--- Records supplied ---
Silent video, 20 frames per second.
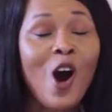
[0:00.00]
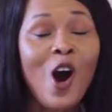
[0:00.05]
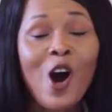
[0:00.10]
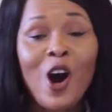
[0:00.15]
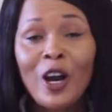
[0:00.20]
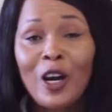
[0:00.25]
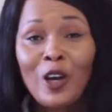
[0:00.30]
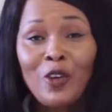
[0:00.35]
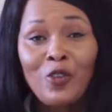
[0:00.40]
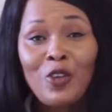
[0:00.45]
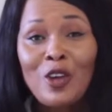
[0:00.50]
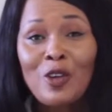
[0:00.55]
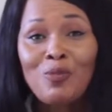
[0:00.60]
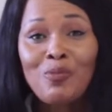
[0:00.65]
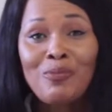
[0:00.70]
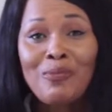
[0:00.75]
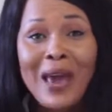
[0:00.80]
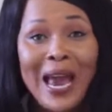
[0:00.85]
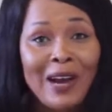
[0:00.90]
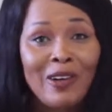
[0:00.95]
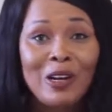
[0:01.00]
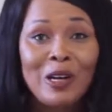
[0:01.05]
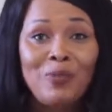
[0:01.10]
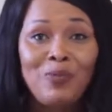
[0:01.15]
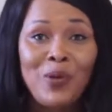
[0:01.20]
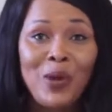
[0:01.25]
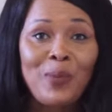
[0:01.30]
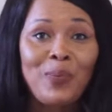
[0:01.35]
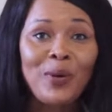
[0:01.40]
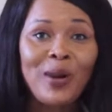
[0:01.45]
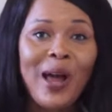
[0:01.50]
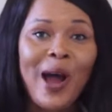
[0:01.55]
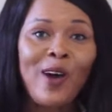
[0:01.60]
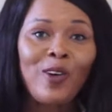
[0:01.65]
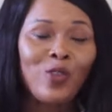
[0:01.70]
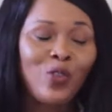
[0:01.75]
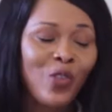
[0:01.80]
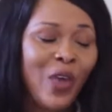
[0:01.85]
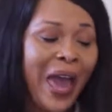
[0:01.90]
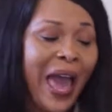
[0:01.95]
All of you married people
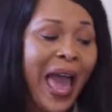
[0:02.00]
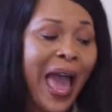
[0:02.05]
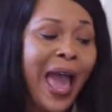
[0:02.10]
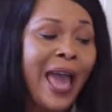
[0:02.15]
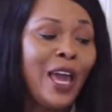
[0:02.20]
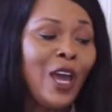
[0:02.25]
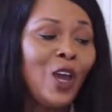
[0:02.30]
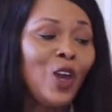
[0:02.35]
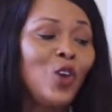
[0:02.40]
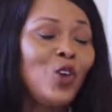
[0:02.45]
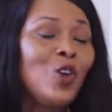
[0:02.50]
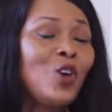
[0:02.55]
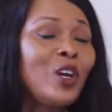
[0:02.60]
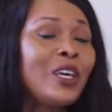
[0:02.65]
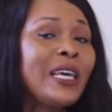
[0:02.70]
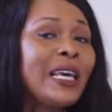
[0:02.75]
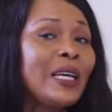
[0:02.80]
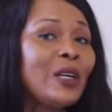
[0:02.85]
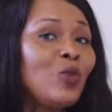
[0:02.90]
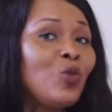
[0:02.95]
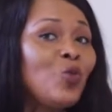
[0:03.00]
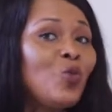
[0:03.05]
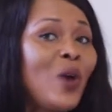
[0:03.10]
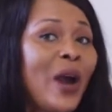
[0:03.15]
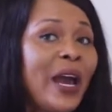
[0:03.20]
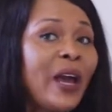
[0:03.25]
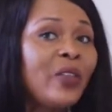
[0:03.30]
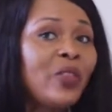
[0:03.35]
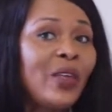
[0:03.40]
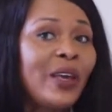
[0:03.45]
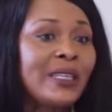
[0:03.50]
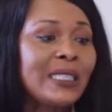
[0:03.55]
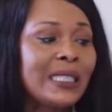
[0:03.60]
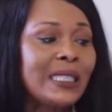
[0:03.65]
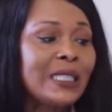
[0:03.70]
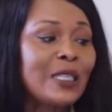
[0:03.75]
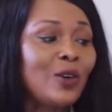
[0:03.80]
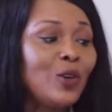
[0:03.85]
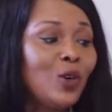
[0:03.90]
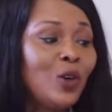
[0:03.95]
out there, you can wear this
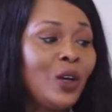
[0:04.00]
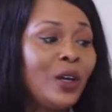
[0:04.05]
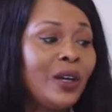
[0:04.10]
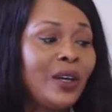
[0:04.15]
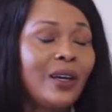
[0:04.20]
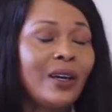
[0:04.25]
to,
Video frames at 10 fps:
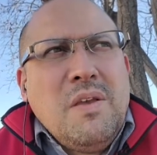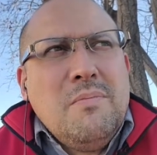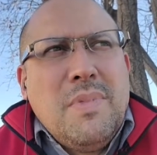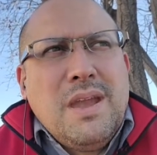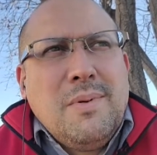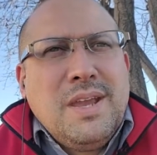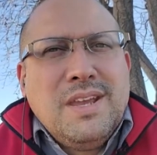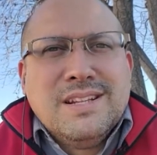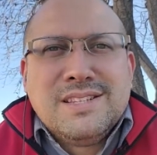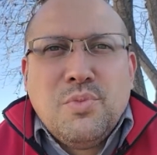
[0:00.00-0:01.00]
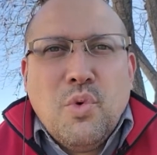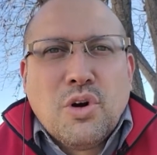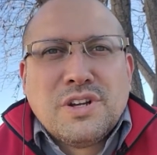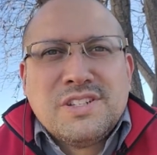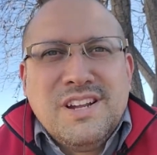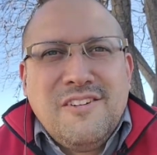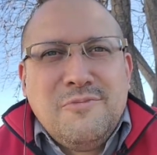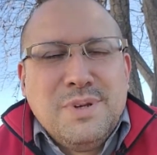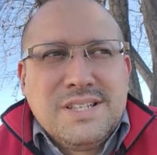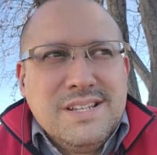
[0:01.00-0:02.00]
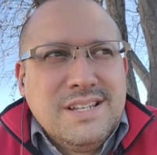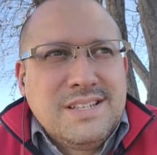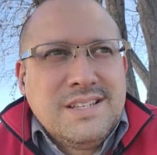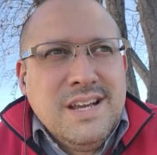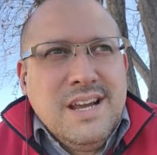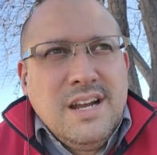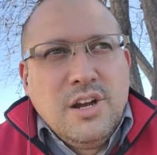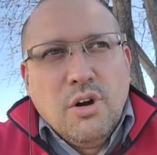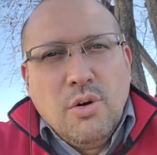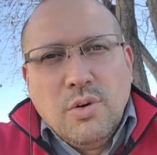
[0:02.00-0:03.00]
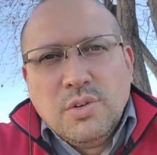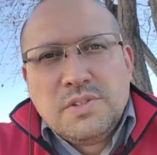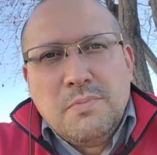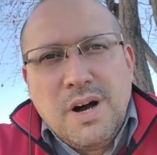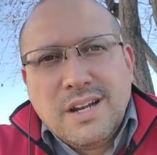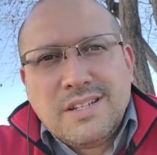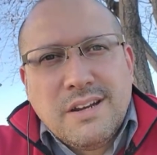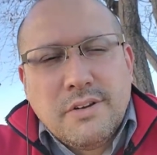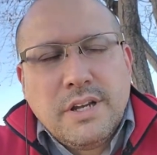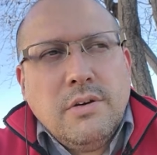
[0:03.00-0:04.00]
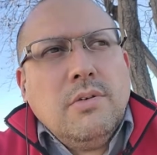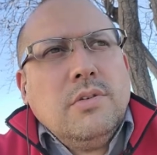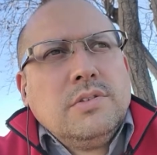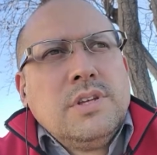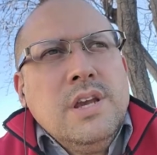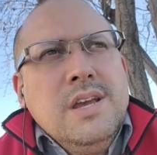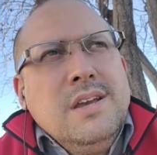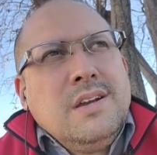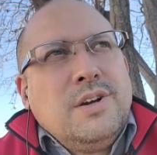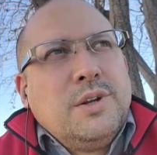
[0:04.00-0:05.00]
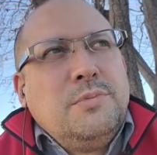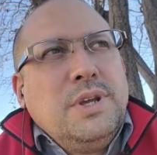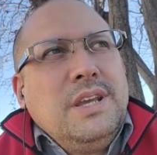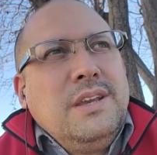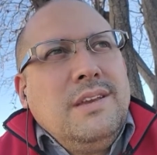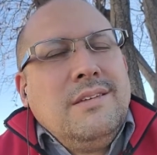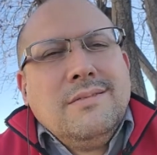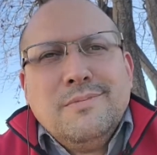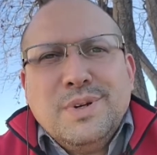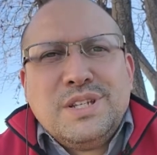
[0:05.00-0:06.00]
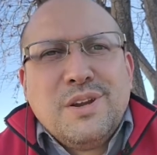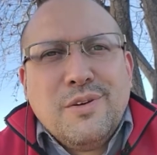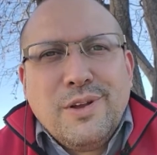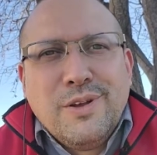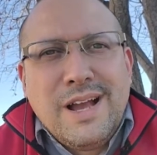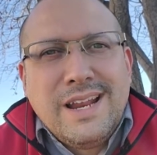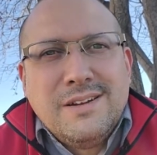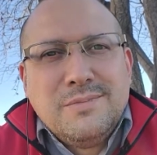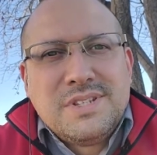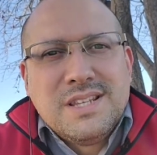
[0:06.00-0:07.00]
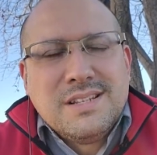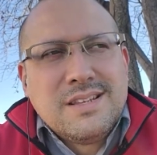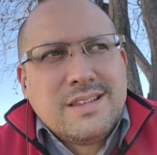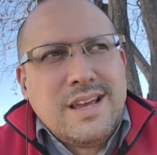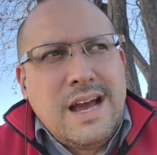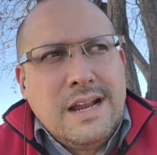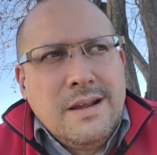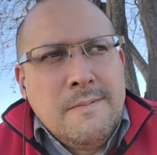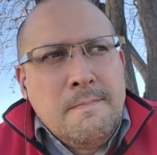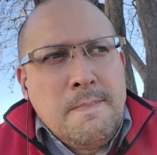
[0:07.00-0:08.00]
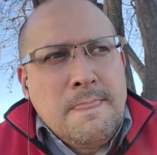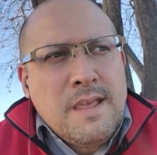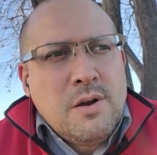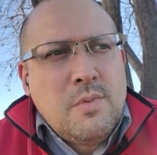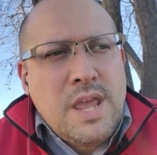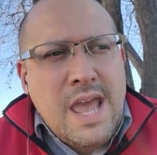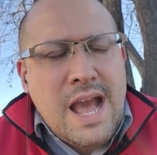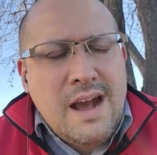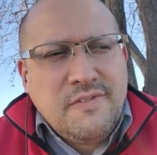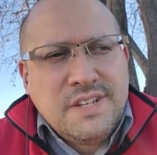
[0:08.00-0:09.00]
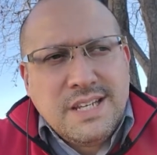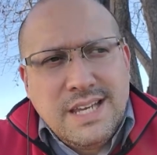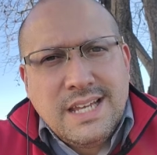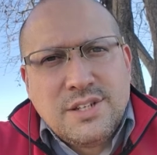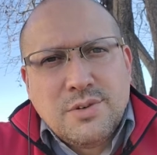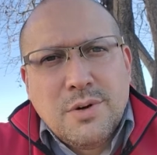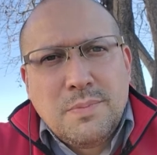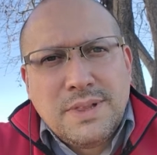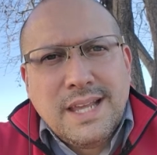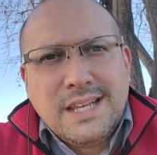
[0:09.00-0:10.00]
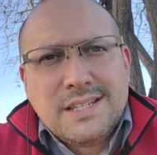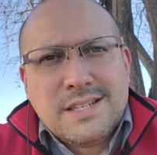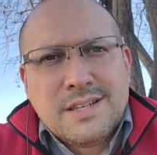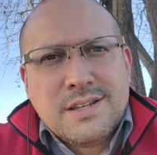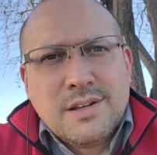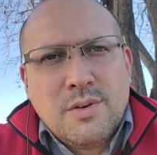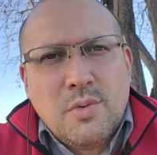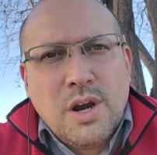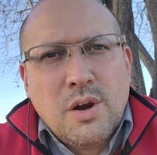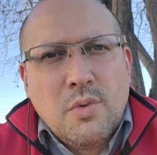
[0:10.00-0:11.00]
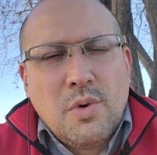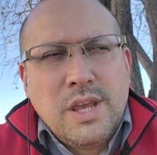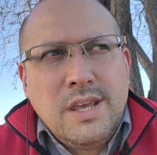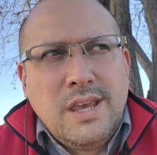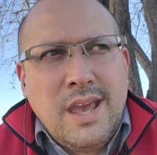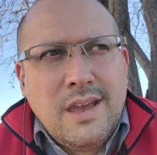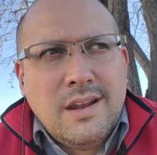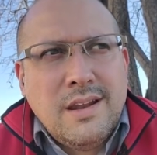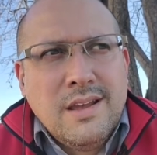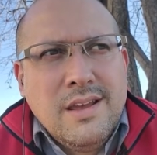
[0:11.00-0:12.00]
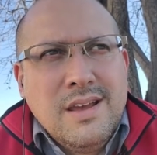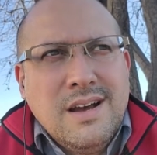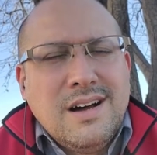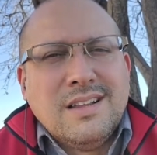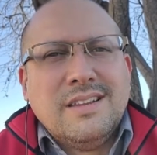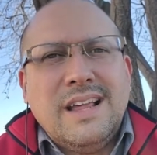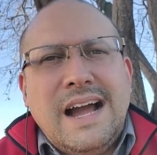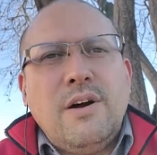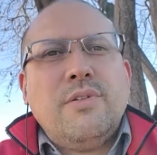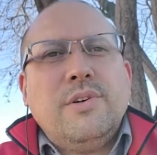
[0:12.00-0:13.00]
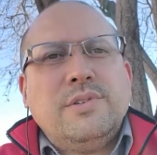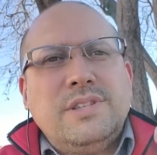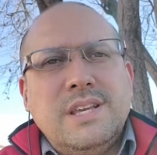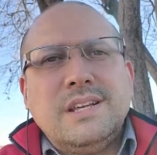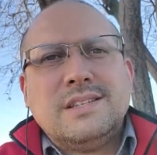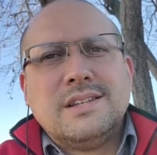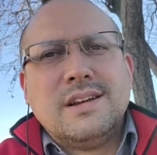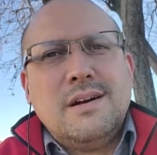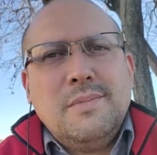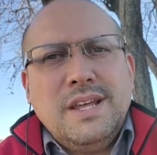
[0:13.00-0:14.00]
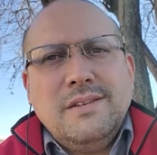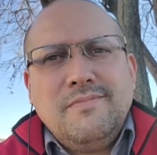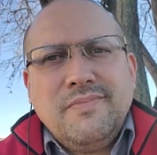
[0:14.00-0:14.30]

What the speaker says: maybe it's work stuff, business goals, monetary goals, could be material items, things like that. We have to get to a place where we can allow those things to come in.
---
About this exercise
Show all lines above containing "frames".

Task output
Silent video, 20 frames per second.
Video frames at 10 fps:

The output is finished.